--- Aim of the exercise ---
Each line below must be reproduced exactly as it stands. Pictures stay out of the copy.
■ ■ ■
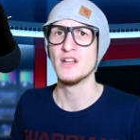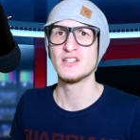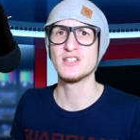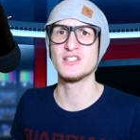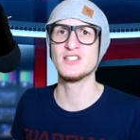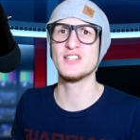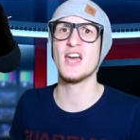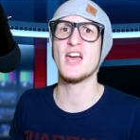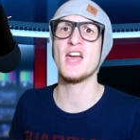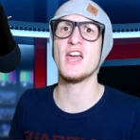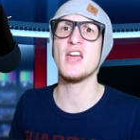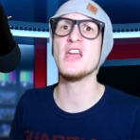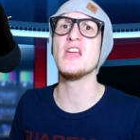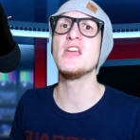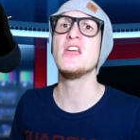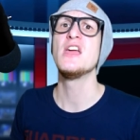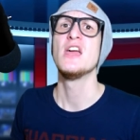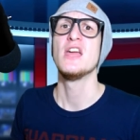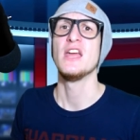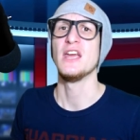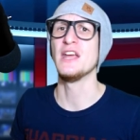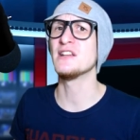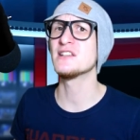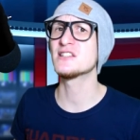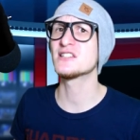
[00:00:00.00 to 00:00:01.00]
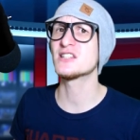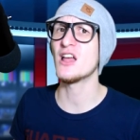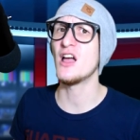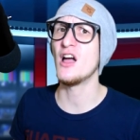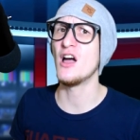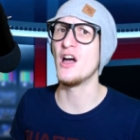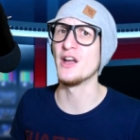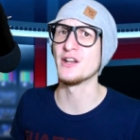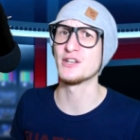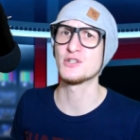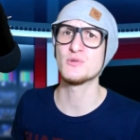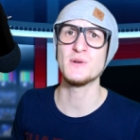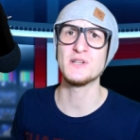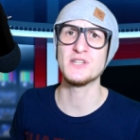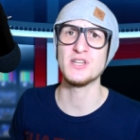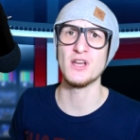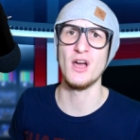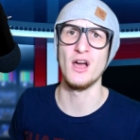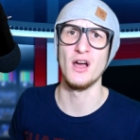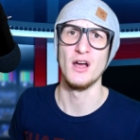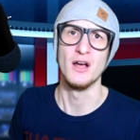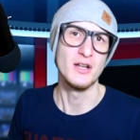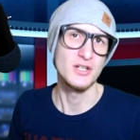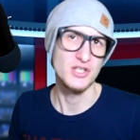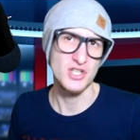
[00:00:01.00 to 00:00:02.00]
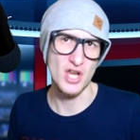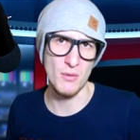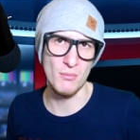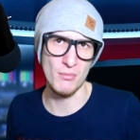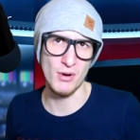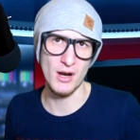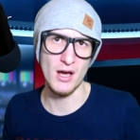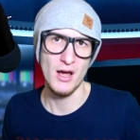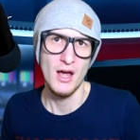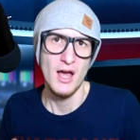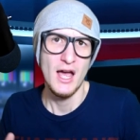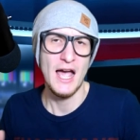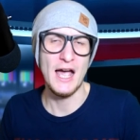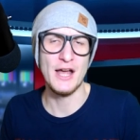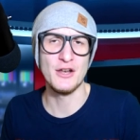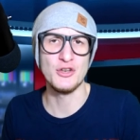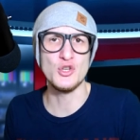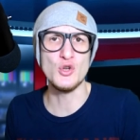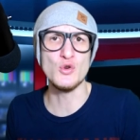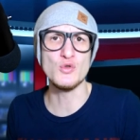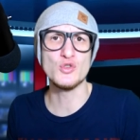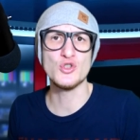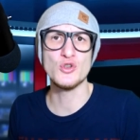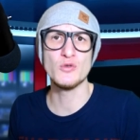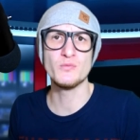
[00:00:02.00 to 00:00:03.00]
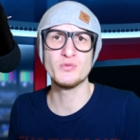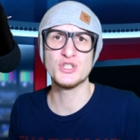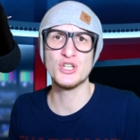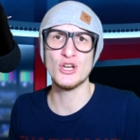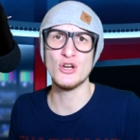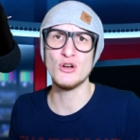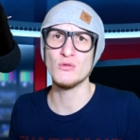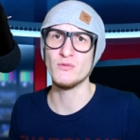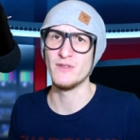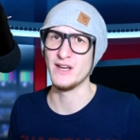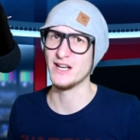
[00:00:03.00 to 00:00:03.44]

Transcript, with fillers: Today Inside Twitter, Tumblr, and YouTube show.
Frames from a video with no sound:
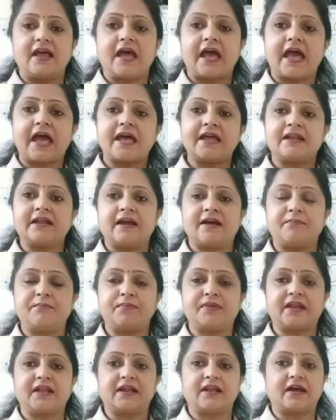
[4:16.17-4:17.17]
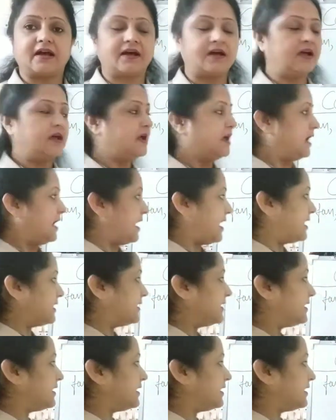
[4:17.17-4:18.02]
an umbrella, and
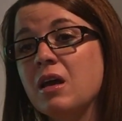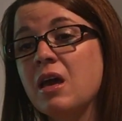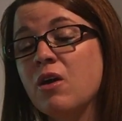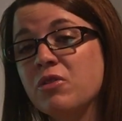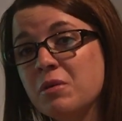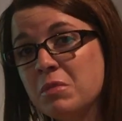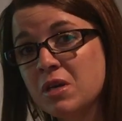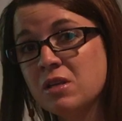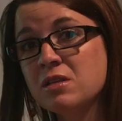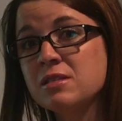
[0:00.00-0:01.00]
healthy
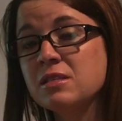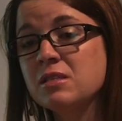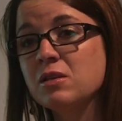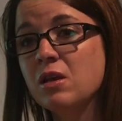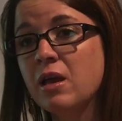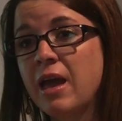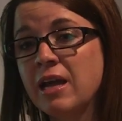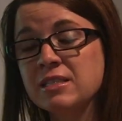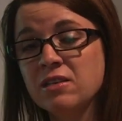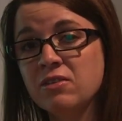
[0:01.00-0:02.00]
meals,
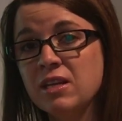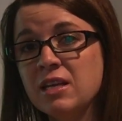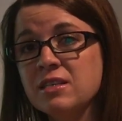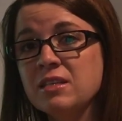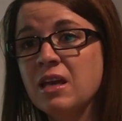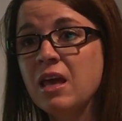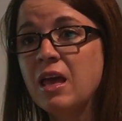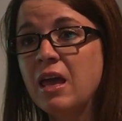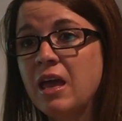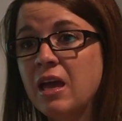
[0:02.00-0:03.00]
activities,
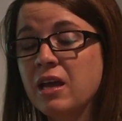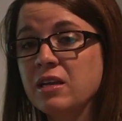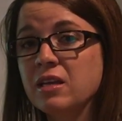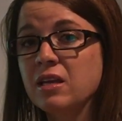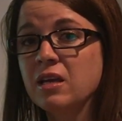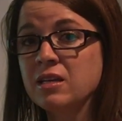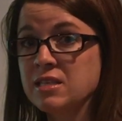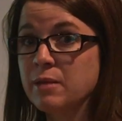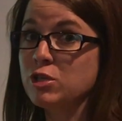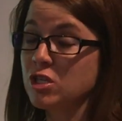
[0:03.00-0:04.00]
and
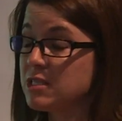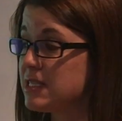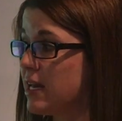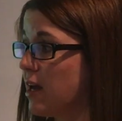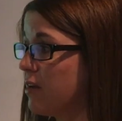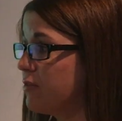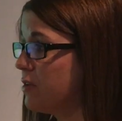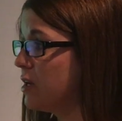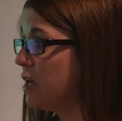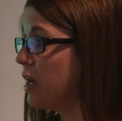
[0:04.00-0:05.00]
exceptional staff.
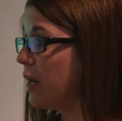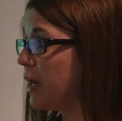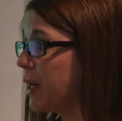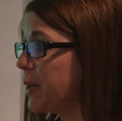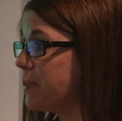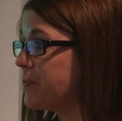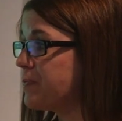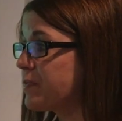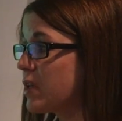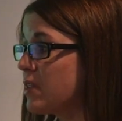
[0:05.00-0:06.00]

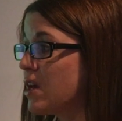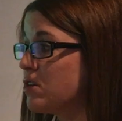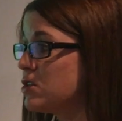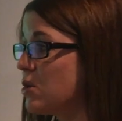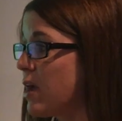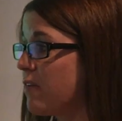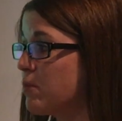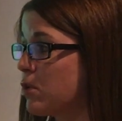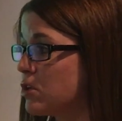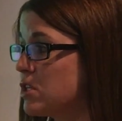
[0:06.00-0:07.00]
They also have
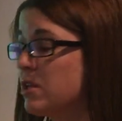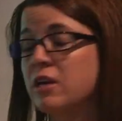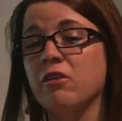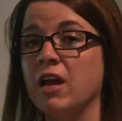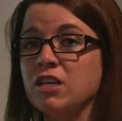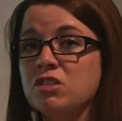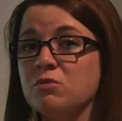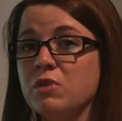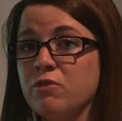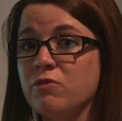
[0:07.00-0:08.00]
the personal
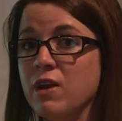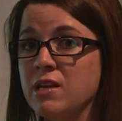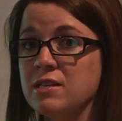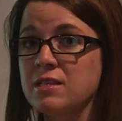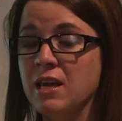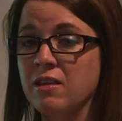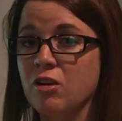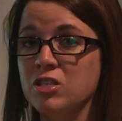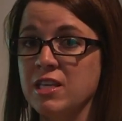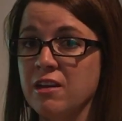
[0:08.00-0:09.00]
interaction with friends and
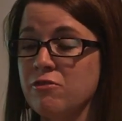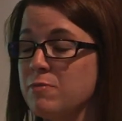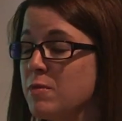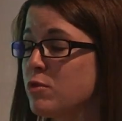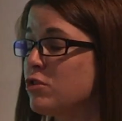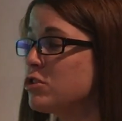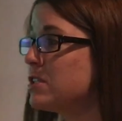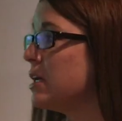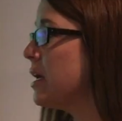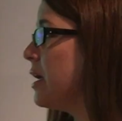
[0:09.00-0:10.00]
our staff
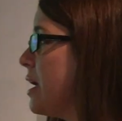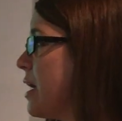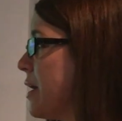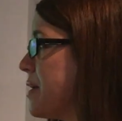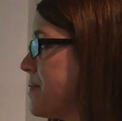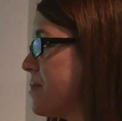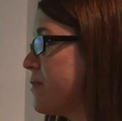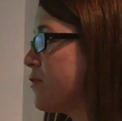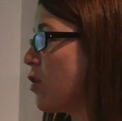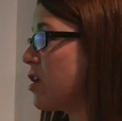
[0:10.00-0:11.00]
members.
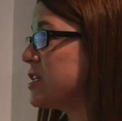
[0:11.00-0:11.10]
For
■ ■ ■
--- Output for this exercise ---
[00:00:00.00 to 00:00:01.00]
[00:00:01.00 to 00:00:02.00]
[00:00:02.00 to 00:00:03.00]
[00:00:03.00 to 00:00:03.44]

Transcript, with fillers: Today Inside Twitter, Tumblr, and YouTube show.
Frames from a video with no sound:
[4:16.17-4:17.17]
[4:17.17-4:18.02]
an umbrella, and
[0:00.00-0:01.00]
healthy
[0:01.00-0:02.00]
meals,
[0:02.00-0:03.00]
activities,
[0:03.00-0:04.00]
and
[0:04.00-0:05.00]
exceptional staff.
[0:05.00-0:06.00]

[0:06.00-0:07.00]
They also have
[0:07.00-0:08.00]
the personal
[0:08.00-0:09.00]
interaction with friends and
[0:09.00-0:10.00]
our staff
[0:10.00-0:11.00]
members.
[0:11.00-0:11.10]
For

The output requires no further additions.